> [Task description]
Skipping all pictures, print exactly the lines below from the one with "[00:05:51.08]" through the final line.

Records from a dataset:
*** Begin section ***

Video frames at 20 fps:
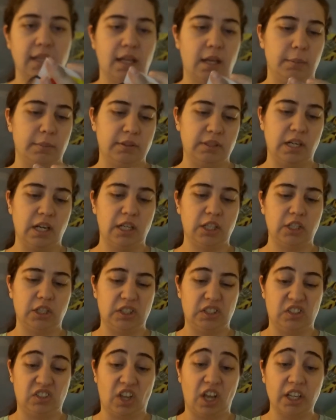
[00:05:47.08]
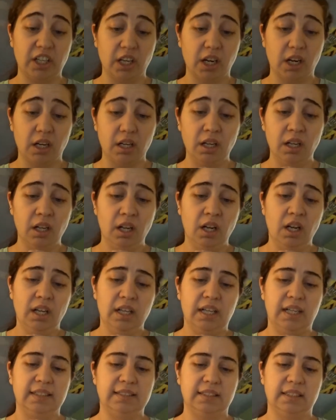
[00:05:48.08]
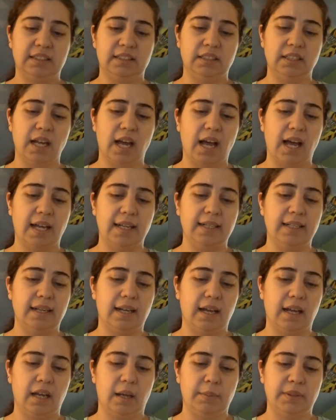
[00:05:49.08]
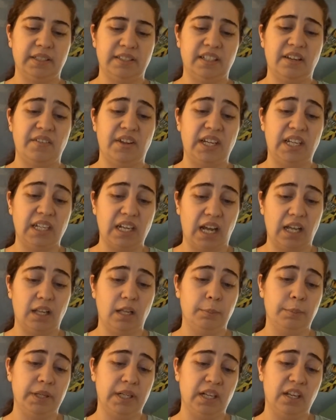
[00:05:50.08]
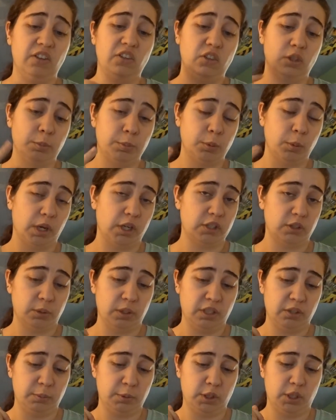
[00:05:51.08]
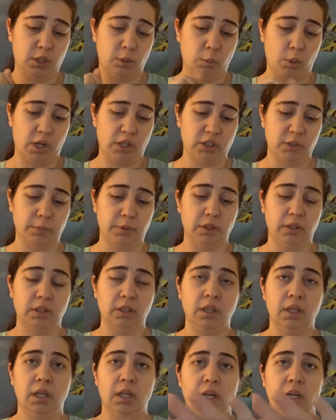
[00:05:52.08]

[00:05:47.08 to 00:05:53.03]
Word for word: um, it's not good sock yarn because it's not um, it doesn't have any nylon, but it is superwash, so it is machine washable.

*** End section ***

> [Exercise solution]
[00:05:51.08]
[00:05:52.08]

[00:05:47.08 to 00:05:53.03]
Word for word: um, it's not good sock yarn because it's not um, it doesn't have any nylon, but it is superwash, so it is machine washable.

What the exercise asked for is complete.